From the time it was built in this quaint village 45 years ago, the county building has stirred strong opinions for its modernism-meets-Mayberry look: a geometric jumble of irregularly stacked concrete-and-glass boxes.
While the Orange County Government Center has been hailed by architectural experts as a modernist treasure, many residents have viewed it as just an odd, ugly place to apply for a driver’s license.
Following a court battle, crews began last week to renovate and partially demolish the sprawling building in this suburban and rural county 50 miles northwest of Manhattan. But many locals have mixed feelings.
“From the outside, it’s a horrible-looking building,” said resident Arnie Weintraub.
“It doesn’t fit the right look of our village, or town, or area,” added Brian Dunlevy, as he worked on a bike at his Joe Fix Its shop. “It’s here. Should it be? I don’t think so.
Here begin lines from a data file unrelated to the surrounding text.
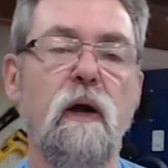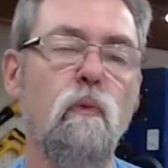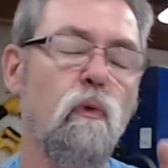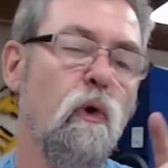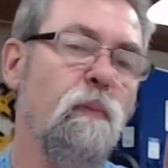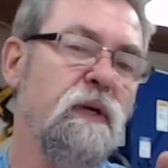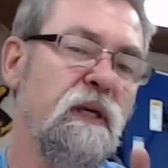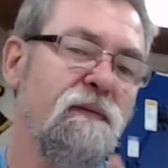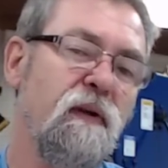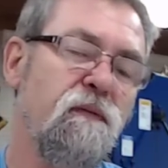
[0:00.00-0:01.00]
I will be
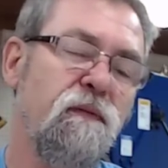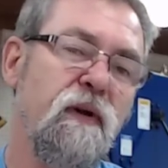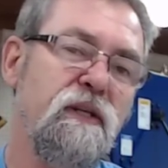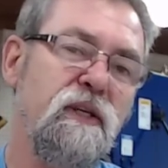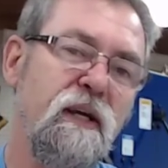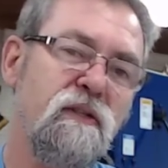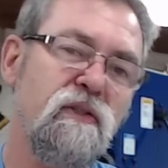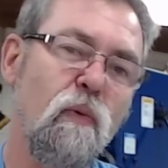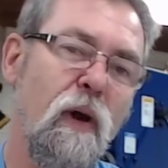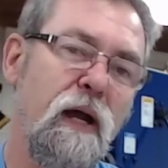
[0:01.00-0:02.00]
giving free
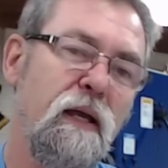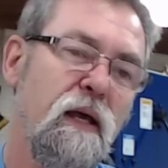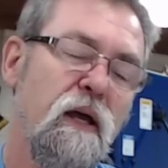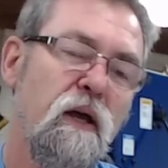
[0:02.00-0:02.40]
tickets away,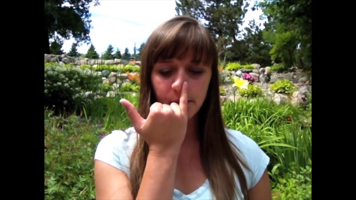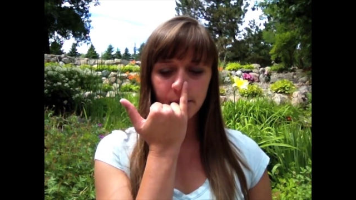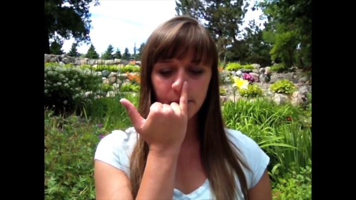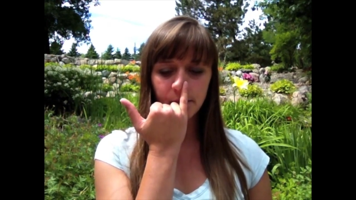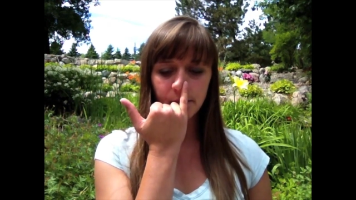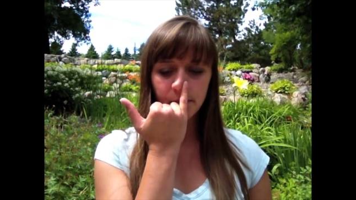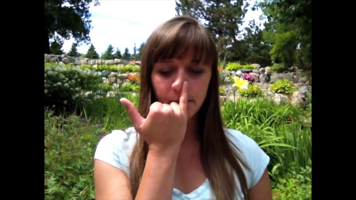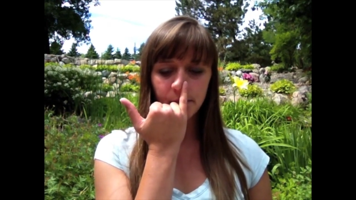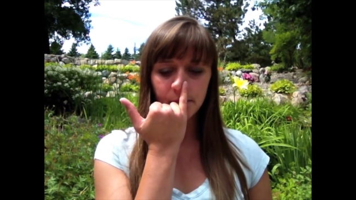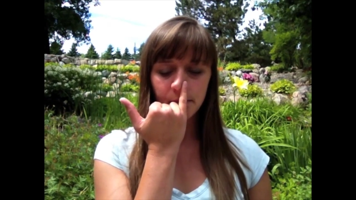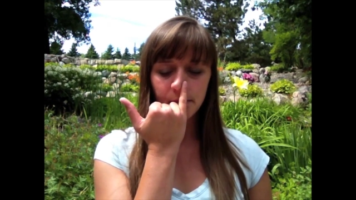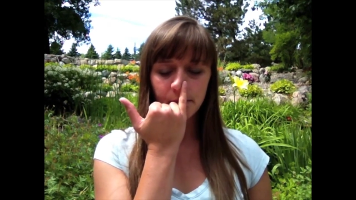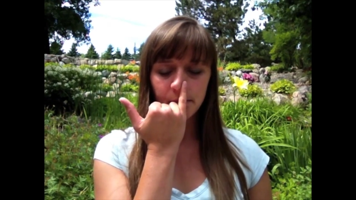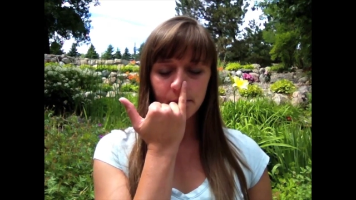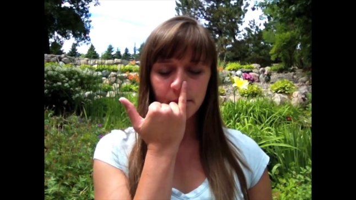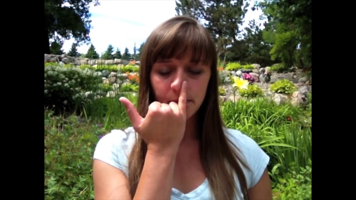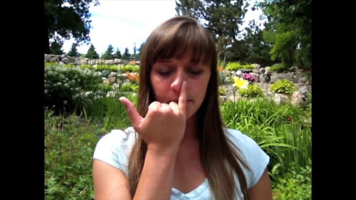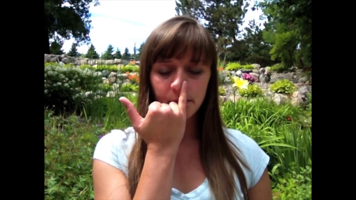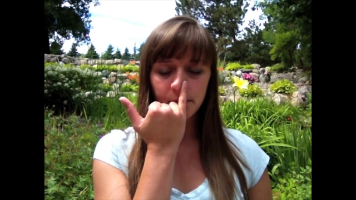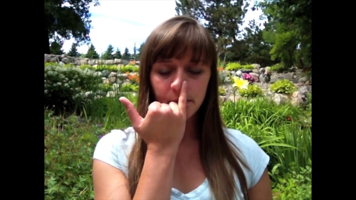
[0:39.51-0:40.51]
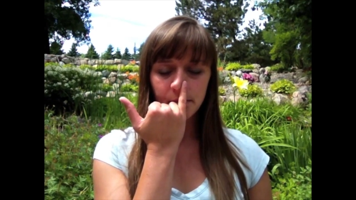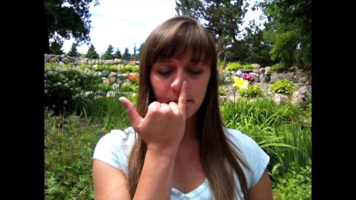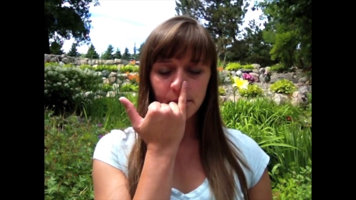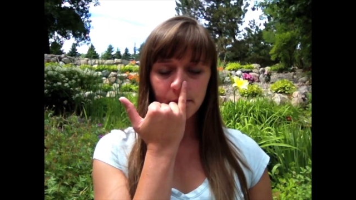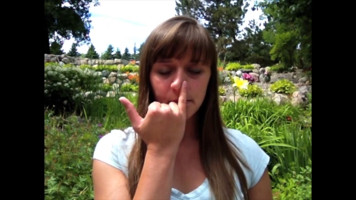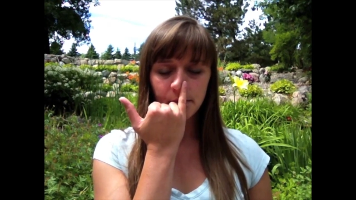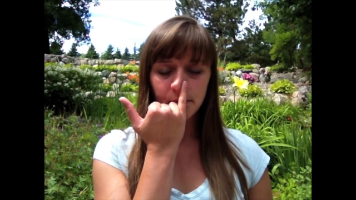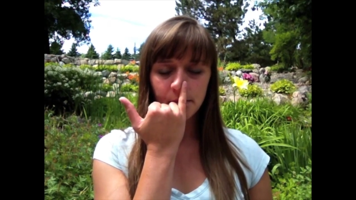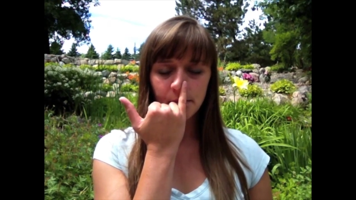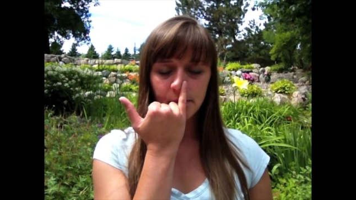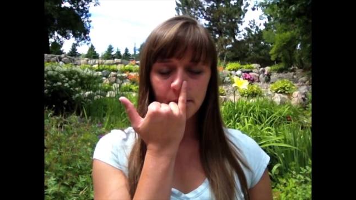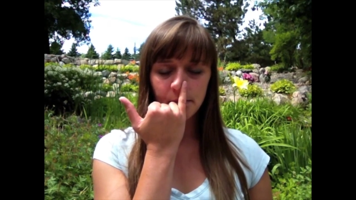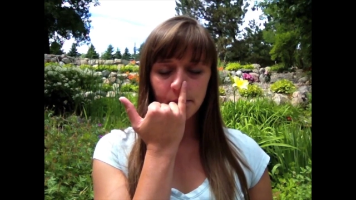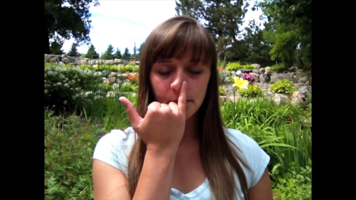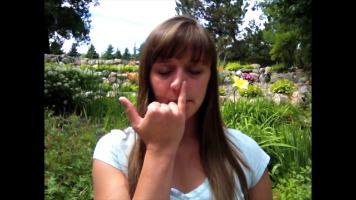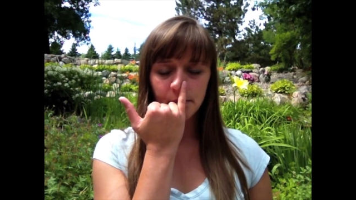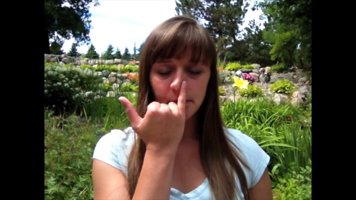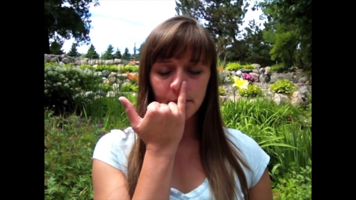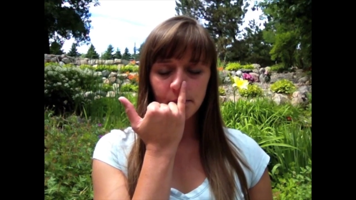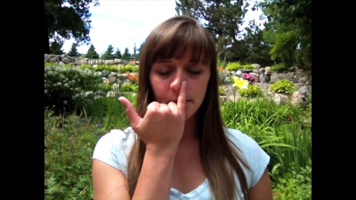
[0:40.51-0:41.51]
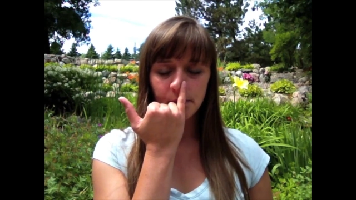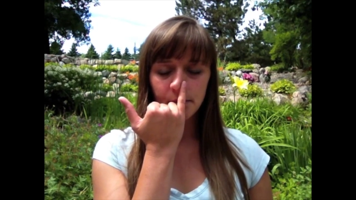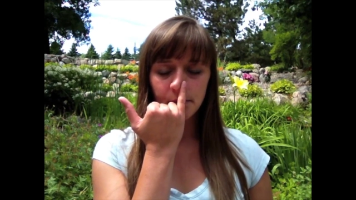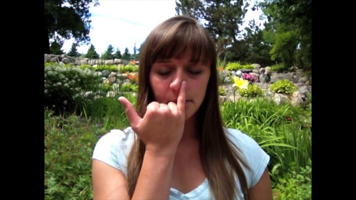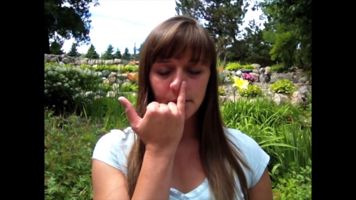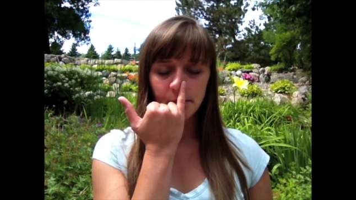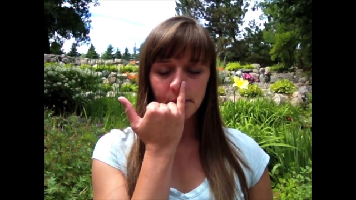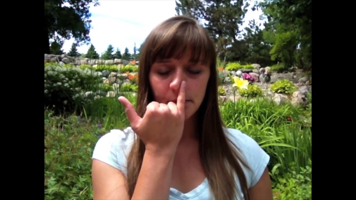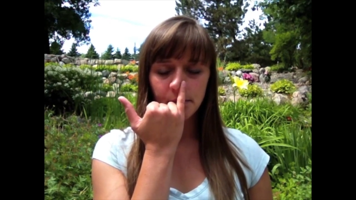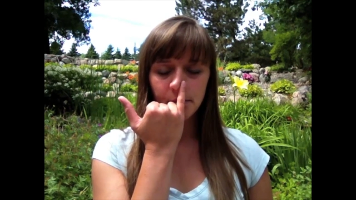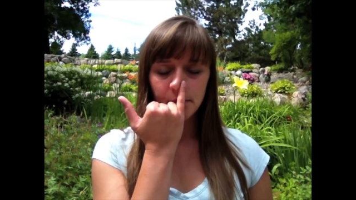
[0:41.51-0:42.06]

Nothing is said.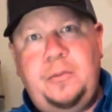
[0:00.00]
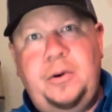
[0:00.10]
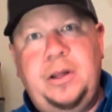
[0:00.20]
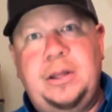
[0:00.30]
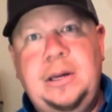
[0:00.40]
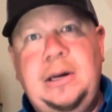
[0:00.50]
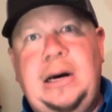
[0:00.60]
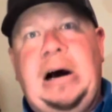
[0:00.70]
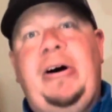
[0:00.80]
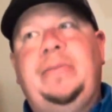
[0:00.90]
with
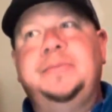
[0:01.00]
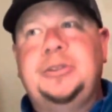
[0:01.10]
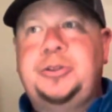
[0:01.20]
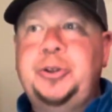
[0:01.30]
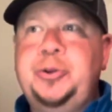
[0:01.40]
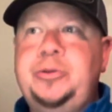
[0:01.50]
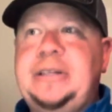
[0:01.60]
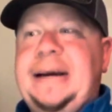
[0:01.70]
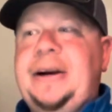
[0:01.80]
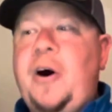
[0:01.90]
just two,
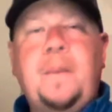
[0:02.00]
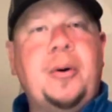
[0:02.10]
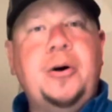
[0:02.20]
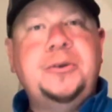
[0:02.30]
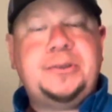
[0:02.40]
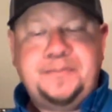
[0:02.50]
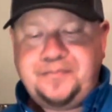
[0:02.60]
say, GoPros,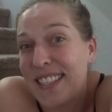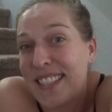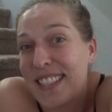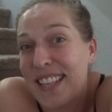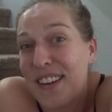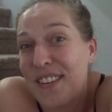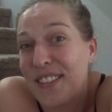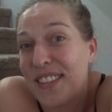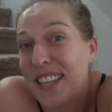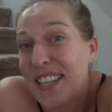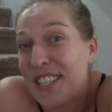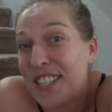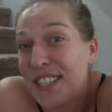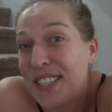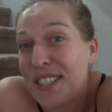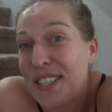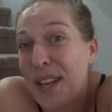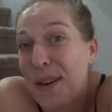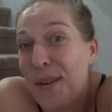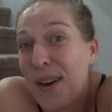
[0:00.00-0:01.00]
So let's
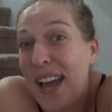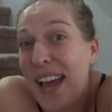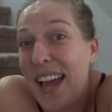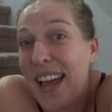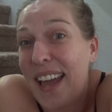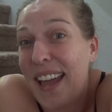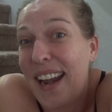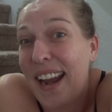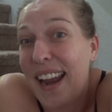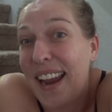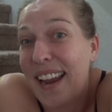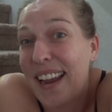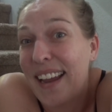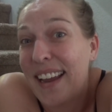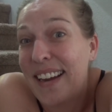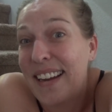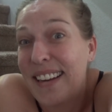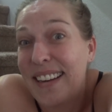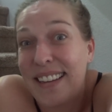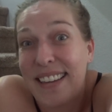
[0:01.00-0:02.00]
just go ahead
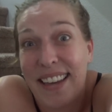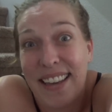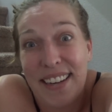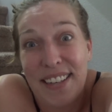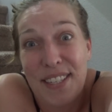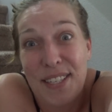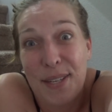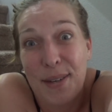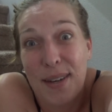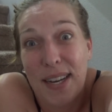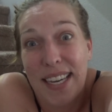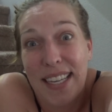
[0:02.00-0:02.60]
and get intoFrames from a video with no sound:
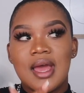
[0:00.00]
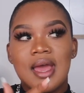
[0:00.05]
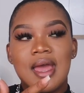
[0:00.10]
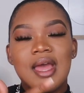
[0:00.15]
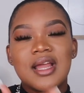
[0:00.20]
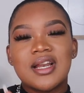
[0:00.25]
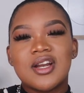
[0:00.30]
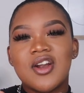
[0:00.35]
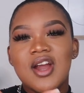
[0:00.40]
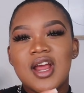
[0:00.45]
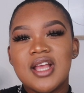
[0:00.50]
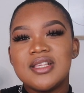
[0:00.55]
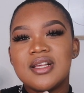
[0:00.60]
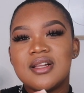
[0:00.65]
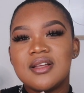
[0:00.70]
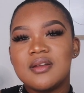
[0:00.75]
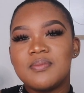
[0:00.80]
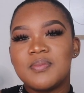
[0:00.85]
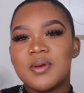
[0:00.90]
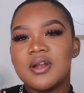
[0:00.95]
it creates a
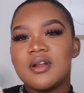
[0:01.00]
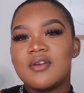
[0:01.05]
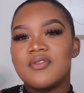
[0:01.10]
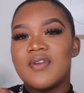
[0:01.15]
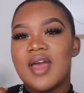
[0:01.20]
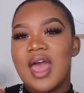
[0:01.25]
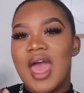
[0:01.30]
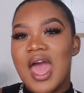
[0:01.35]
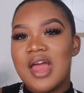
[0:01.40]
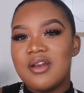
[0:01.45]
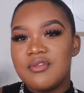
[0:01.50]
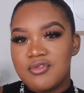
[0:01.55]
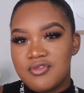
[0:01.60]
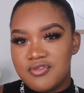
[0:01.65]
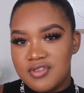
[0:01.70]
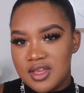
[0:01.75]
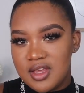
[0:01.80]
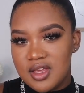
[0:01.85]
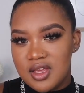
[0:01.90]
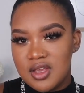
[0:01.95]
little bit of
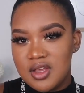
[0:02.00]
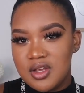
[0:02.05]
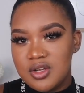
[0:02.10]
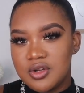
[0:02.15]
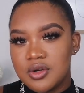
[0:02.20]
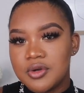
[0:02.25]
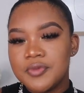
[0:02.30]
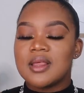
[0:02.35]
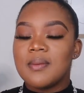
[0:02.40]
envy, you know.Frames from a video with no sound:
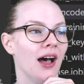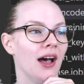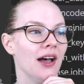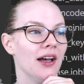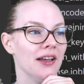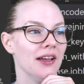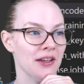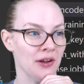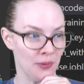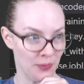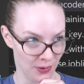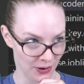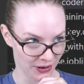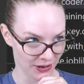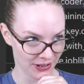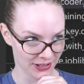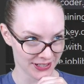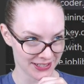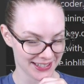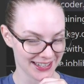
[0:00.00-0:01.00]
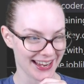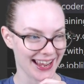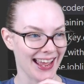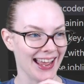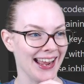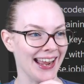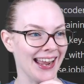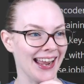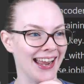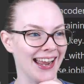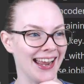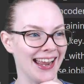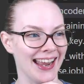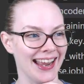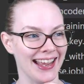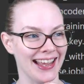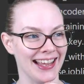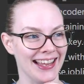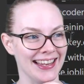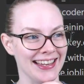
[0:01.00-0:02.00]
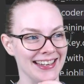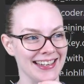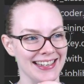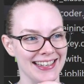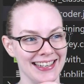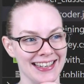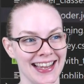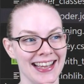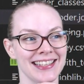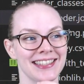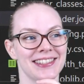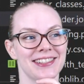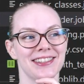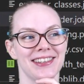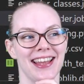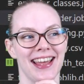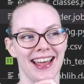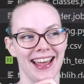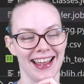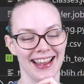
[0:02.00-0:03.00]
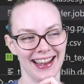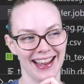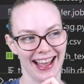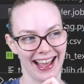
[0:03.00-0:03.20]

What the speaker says: it worked. And yesterday,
But it’s here.”
The building was designed by the late architect Paul Rudolph, a celebrated figure of mid-20th century style that came to be known as brutalism. (The name is not derived from the word “brutal,” as many assume, but from the French term for raw concrete.) Though considered a genius, Rudolph hasn’t always been appreciated by a public that sees cold-looking concrete instead of elegant interplay between light and space.
The building was closed in September 2011 after it was damaged by the remnants of Hurricane Irene, forcing county operations to other buildings.
But complaints about maintaining the building, completed in 1970, predated the storm: Those big windows letting in light also let in too much cold; the roof — which looks like a three-dimensional checkerboard — leaks. County executive Steven Neuhaus recalls buckets placed around the building 25 years ago when he applied for his driver’s license.
With the threat of demolition looming a few years ago, the World Monuments Fund put it on its 2012 global watch list.
County officials settled on a compromise plan to replace one of the three sections to give the front entrance a more generic, glassy, municipal look. The other two sections would be taken down to their concrete skeletons and built back up the shape of the original building, with some functional changes such as a simpler roof line.
“You’re going to still look at this building and see Rudolph’s touch in it,” Neuhaus said.